Oleh: Muhammad Fatih
Menjaga lisan, adalah sebuah amal ibadah, yang memiliki ganjaran yang amat besar. Simaklah hadis Rasulullah SAW ini, "Barangsiapa bisa memberikan jaminan kepadaku (untuk menjaga) apa yang ada di antara dua janggutnya dan dua kakinya, maka kuberikan kepadanya jaminan masuk surga”.
Lihatlah, perhatikanlah, renungkanlah.
Menjaga apa yang ada di antara dua janggutnya berarti lisan kita ini. Apa balasan dari menjaga lisan? Jaminan surga! Subhanallah. "Barangsiapa yang beriman kepada Allah dan hari akhir maka hendaknya dia berkata yang baik atau diam.” (Al Hadis).

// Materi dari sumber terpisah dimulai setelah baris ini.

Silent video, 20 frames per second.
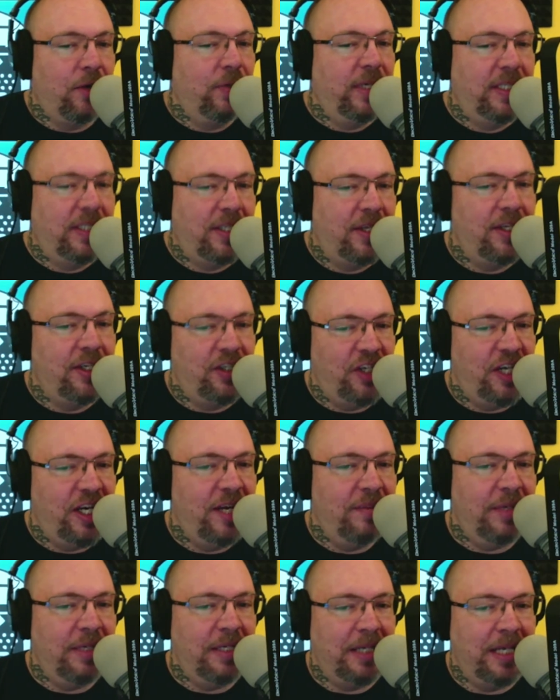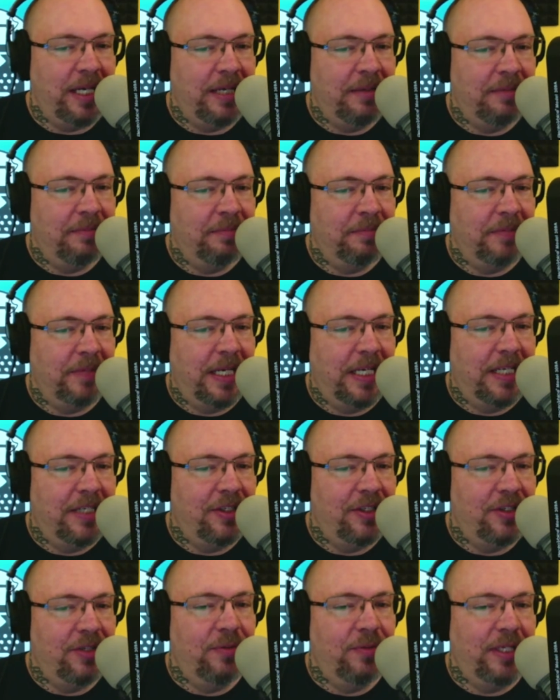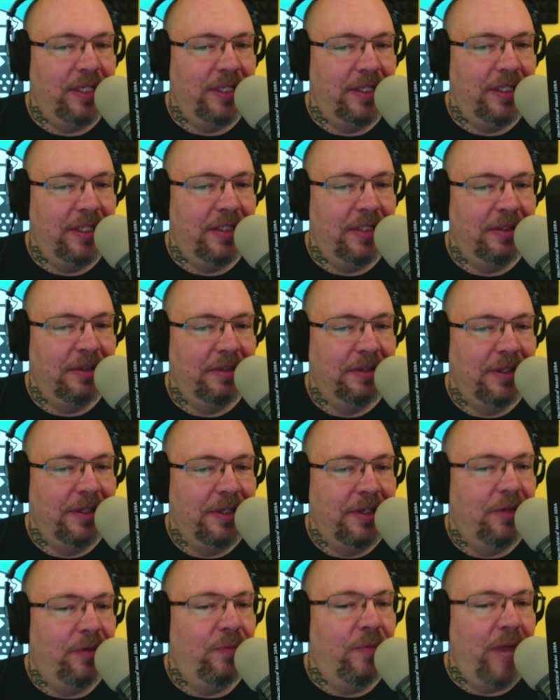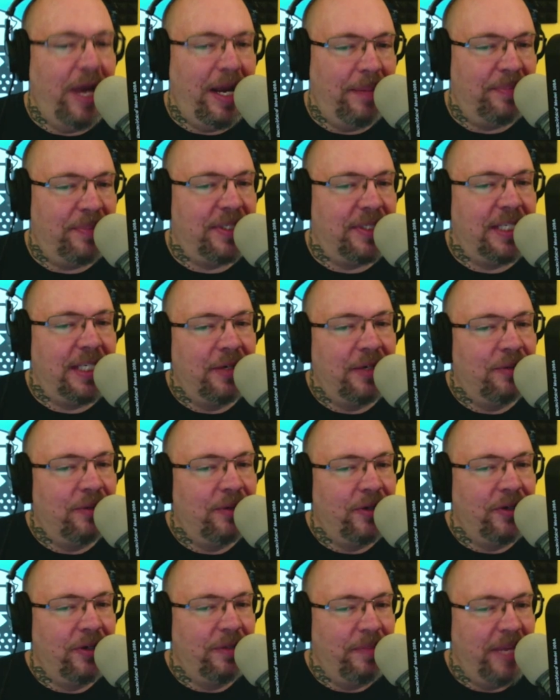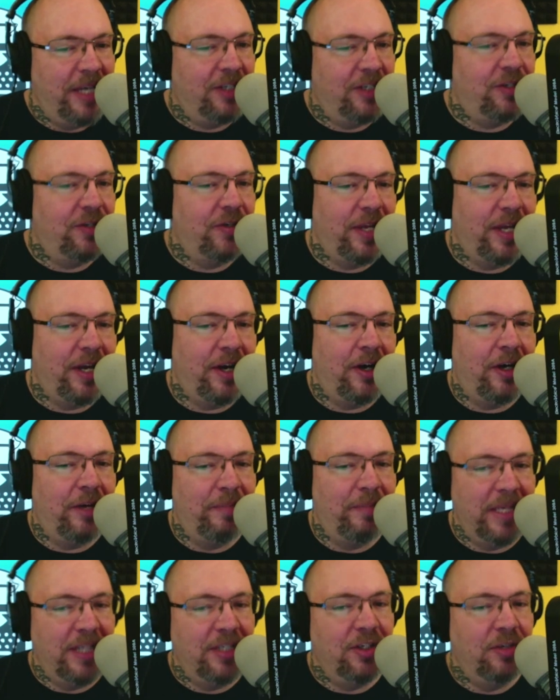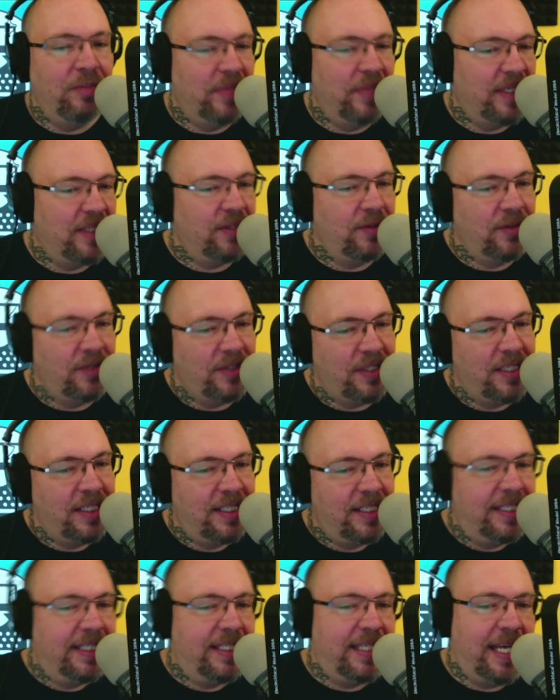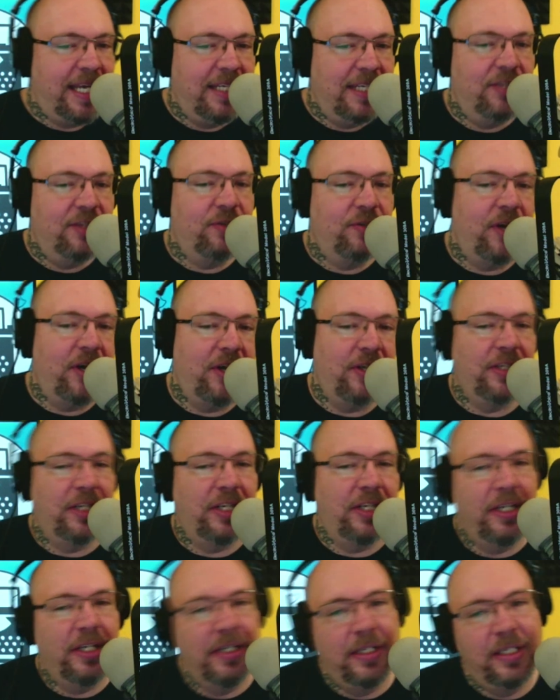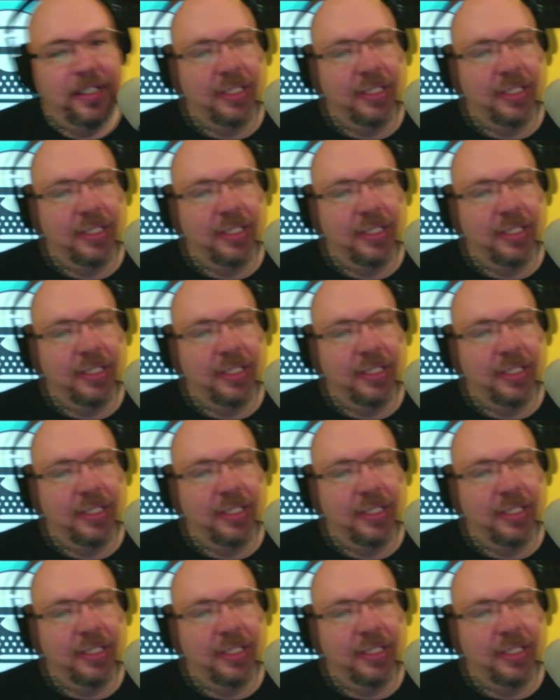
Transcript: going to the gym and, and, and doing the reps in order to make sure that our mental muscles stay strong.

Sebenarnya, ada sebuah alasan menarik di sini, mengapa lisan ini menjadi begitu penting untuk dijaga. Kita tahu, lisan akan melahirkan sesuatu bernama ‘kata’. Kumpulan kata demi kata yang diucapkan akan membentuk sebuah kalimat. Sebuah kalimat, memiliki kekuatan untuk mempengaruhi, baik itu menjatuhkan, ataupun menggugah semangat.
Kita bisa lihat pada diri Rasulullah. Tatkala terlontar sebuah kata, ataupun kalimat kebaikan, maka serta-merta pendengarnya akan tersentuh. Kata-kata beliau singkat, namun memiliki makna yang mendalam. Kalimatnya penuh dengan kearifan, pengetahuan, dan kebijaksanaan spiritual. Kita juga dapat menilik kehebatan sebuah kata pada zaman sekarang. Lihatlah, sebuah kabar dari mulut ke mulut dapat menghancurkan reputasi seseorang.
Allah Berfirman, “…Dan bertutur katalah yang baik kepada manusia, laksanakanlah shalat, tunaikanlah zakat…”(QS Al-Baqarah: 83). Perintah bertutur kata yang baik ini bahkan disandingkan dengan perintah mendirikan shalat dan menunaikan zakat. Berarti, sebegitu pentingnya menjaga lisan ini.
Sedangkan pada era globalisasi ini, dapat kita lihat, ghibah menjadi program yang digemari. Ejekan dan caci maki menjadi komoditi utama dalam acara-acara lawakan (walaupun mungkin hanya bermaksud untuk bercanda). Kata-kata hina dan umpatan menjadi perkataan lumrah bagi masyarakat kita. Padahal, semua ucapan kita akan dicatat oleh malaikat (silakan cek QS Qaaf: 18).
Maka, inilah pengaruh akibat kata-kata buruk tadi. Lihatlah moral pemuda kita, lihatlah akhlak masyarakat kita. Pada masa kejayaan Islam, ulama-ulama kita sangat menjaga adab dalam berkata ini. Mereka juga banyak menelurkan kata-kata motivasi dan hikmah. Orang-orang sukses dan besar, selalu memiliki kata-kata motivasi dan hikmah.
Inilah yang perlu kita benahi Saudaraku. Orang yang berakal adalah orang yang lisannya berada di belakang hatinya. Tiap kali ia ingin berkata, ia selalu bertanya pada hatinya,”Bermanfaatkah kata yang kuucapkan ini?”